I am an active user of LLVM's GC infrastructure. Here are some notes on
how I currently use gcroot():
Wow, thank you for sharing! Your usage is far beyond anything else I've
heard of. Can I ask which project/language this is? Or is that
Just a personal project: https://code.google.com/p/foster/source/browse/
The interesting bits are in Haskell, so you probably won't be able to reuse
much code apart from, maybe, the custom LLVM passes.
1) I use several IRs. A high-level (CPS/SSA hybrid) IR is the target of
inlining and other such high-level optimization; most allocation is
implicit in the high level IR. Closure conversion/lambda-lifting produces a
variant of that IR, extended with explicit allocation constructs. A
separate pass introduces the allocations themselves.
2) Next, a dataflow-based root insertion pass inserts the minimal(ish) set
of roots and root reloads to preserve the invariant that every live GCable
pointer is in a root at each potential GC point. The root insertion pass
also computes liveness and uses it to minimize the set of roots via slot
coloring. The result of root insertion is (very close to) LLVM IR.
I would be really interested in hearing more about your implementation for
this part. We need to solve a similar problem in the statepoint lowering
code. What we have to date is a simply greedy scheme that works reasonable
well in practice, but leaves lots of room for improvement.
Ack, I was tired when I wrote that -- ignore the "via slot coloring". I'm
also doing greedy reuse of dead slots with no backtracking or anything. The
implementation is rather hairy, in part because the underlying problem goes
against the grain of the dataflow library I'm using (Hoopl).
3) Potential GC points are determined inter-procedurally, and call sites
which are statically known to (transitively) not GC do not break GCable
pointer live ranges.
I was planning something like this for LLVM at some point. It's
relatively low on my priority list since IPO tends to be of minimal
interest when JITing which is my primary use case.
Ah, that makes sense. I think it's a much, much bigger deal for a static
4) I use a lightly-modified variant of the OCaml plugin's stackmap format.
5) I don't currently use load or store barriers, but do eventually plan to.
6) I do support GCing through global variables.
7) I wrote a custom LLVM pass to verify that values loaded from GC roots
aren't used across GC points.
Cool. We have a similar one for statepoints. (If you can share, getting
both into the common tree would be nice.)
My code's at
-- I'm not sure how useful it would be in the common tree, though, because
it relies on the frontend adding metadata reflecting interprocedural may-GC
When I first started using gcroot(), I used the naïve approach of
reloading roots after every call, and encountered significant overhead. The
optimizations sketched above significantly reduced that overhead.

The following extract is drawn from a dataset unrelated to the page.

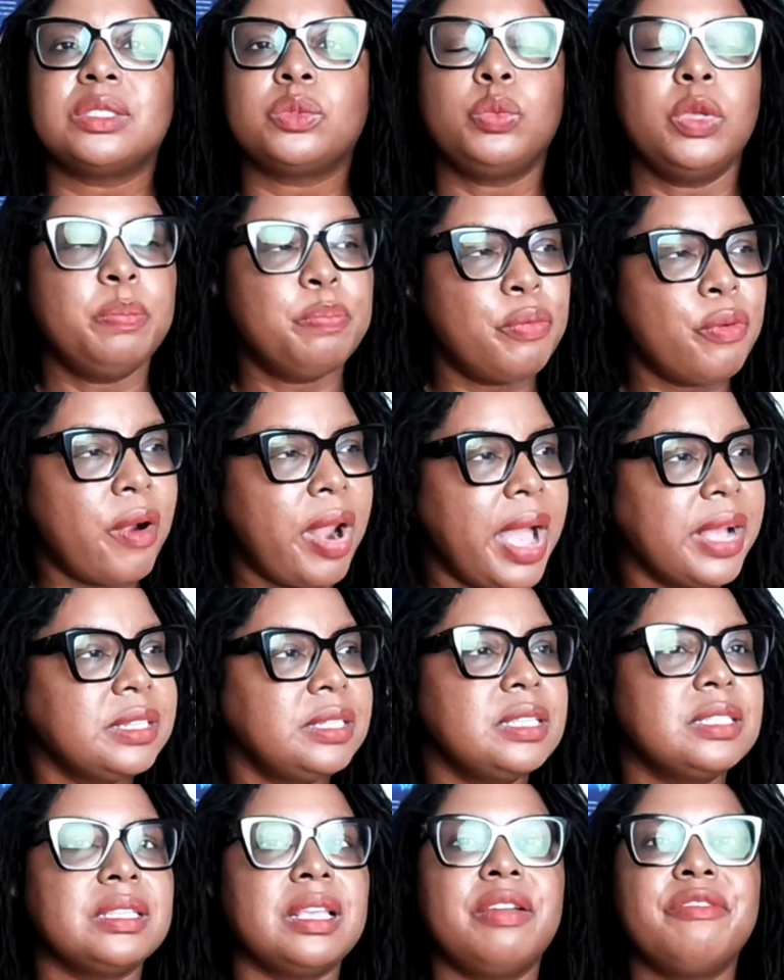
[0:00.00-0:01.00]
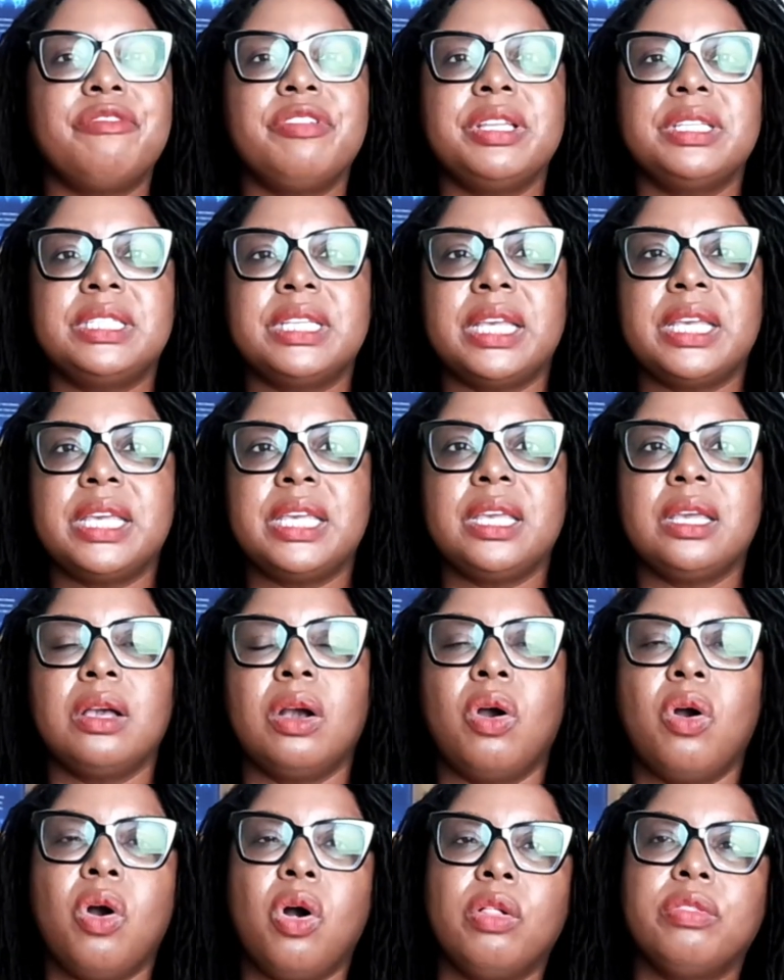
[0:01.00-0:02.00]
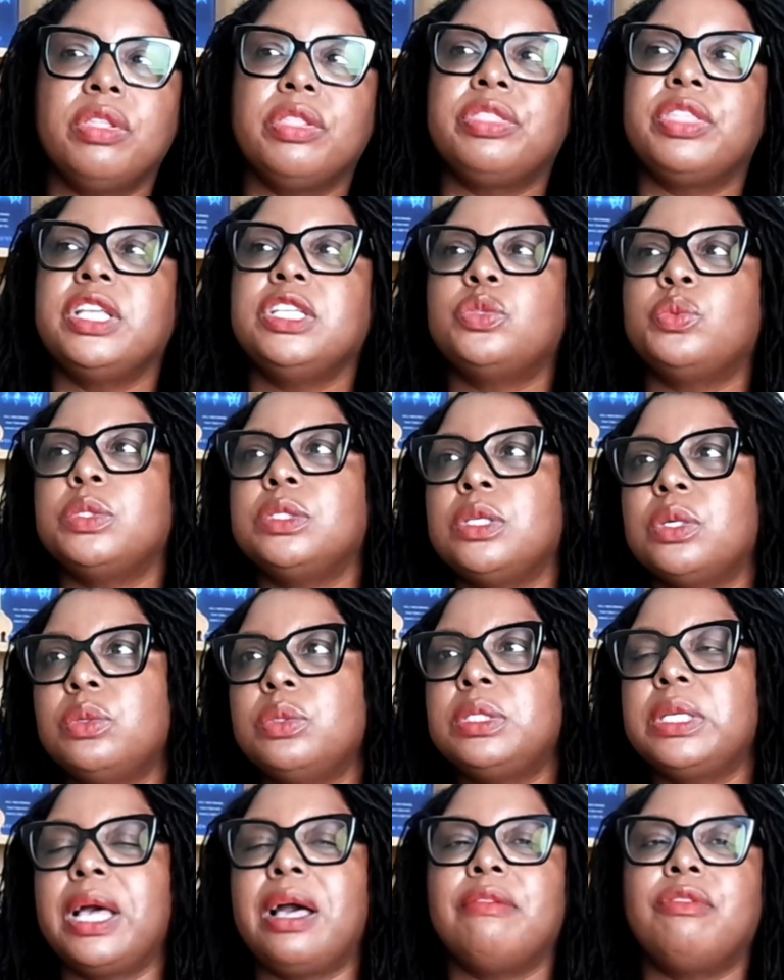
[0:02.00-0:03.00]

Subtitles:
We practice every day. All the things we don't have,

Unfortunately, I don't know of any meaningful language-independent
benchmark suites for measuring that sort of overhead, and of course the
overhead on any given program will strongly depend on details of how that
program is written...
Also, FWIW when I first started, I got up and running with the shadow
stack, just as Gordon described, before transitioning to the "real"
infrastructure. As long as it doesn't carry a significant burden on the
implementation side, I think it's worth having, because it significantly
improves the learning curve for new users.
I'm planning on retaining the shadow stack mechanism.
OK, direct answers to some of your questions:
* I think custom stack map formats have small but non-zero value. There
have been a few papers (most in the early 90's, I think) which showed that
stack maps can make up a non-trivial fraction of a binary's size, and thus
are increasingly desirable to optimize as programs grow larger. My verdict:
if support for custom formats are ever actively impeding forward progress,
toss 'em; otherwise, there should (eventually) be a more detailed look at
the costs and benefits.
My preferred usage model would be: LLVM generates standard format, runtime
parses and saves in custom binary format.
Having said that, retaining the capability doesn't seem to involve too
much complexity. I see no reason to kill it since multiple folks seem to
Ah, yeah -- again, this is more important for a static compiler, since the
stackmaps are embedded into the compiled binary.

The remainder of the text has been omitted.